▶ What is being asked:
In the listing below, the answer starts at the line that has "(1.00 s to 2.00 s)" and stops after the line that has "Transcript: If you"; please repeat that part exactly and nothing more.

════════

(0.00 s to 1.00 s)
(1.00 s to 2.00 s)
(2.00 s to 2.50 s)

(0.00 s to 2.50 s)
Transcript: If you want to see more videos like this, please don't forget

════════

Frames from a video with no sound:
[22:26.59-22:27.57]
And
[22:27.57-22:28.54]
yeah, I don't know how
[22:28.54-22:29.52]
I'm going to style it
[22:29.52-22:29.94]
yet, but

════════

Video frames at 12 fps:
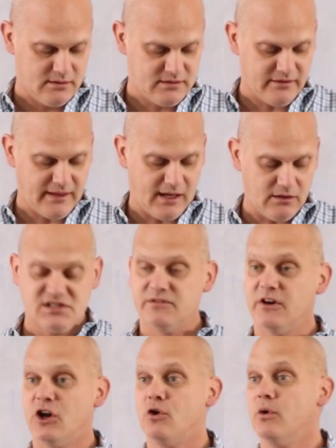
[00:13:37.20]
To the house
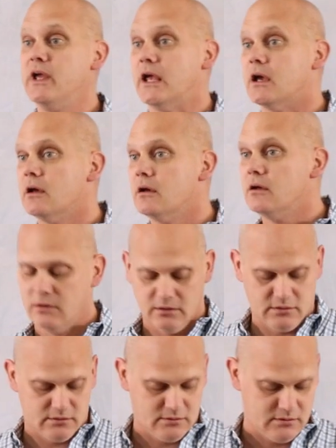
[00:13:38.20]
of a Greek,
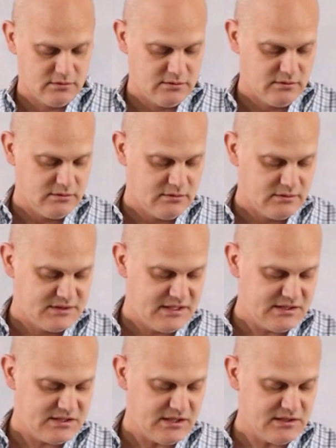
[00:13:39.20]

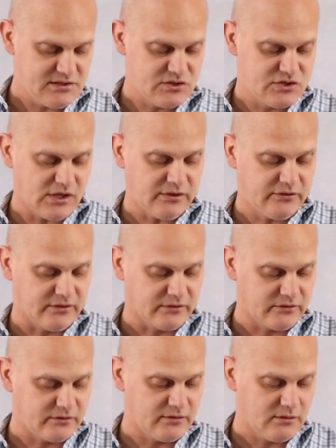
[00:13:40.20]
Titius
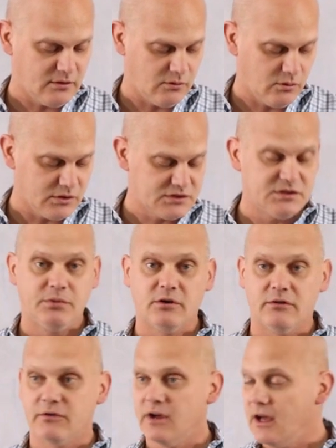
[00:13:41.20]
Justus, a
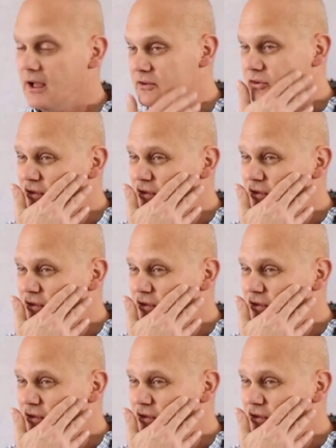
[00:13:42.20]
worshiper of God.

════════

▶ Solution for this problem:
(1.00 s to 2.00 s)
(2.00 s to 2.50 s)

(0.00 s to 2.50 s)
Transcript: If you want to see more videos like this, please don't forget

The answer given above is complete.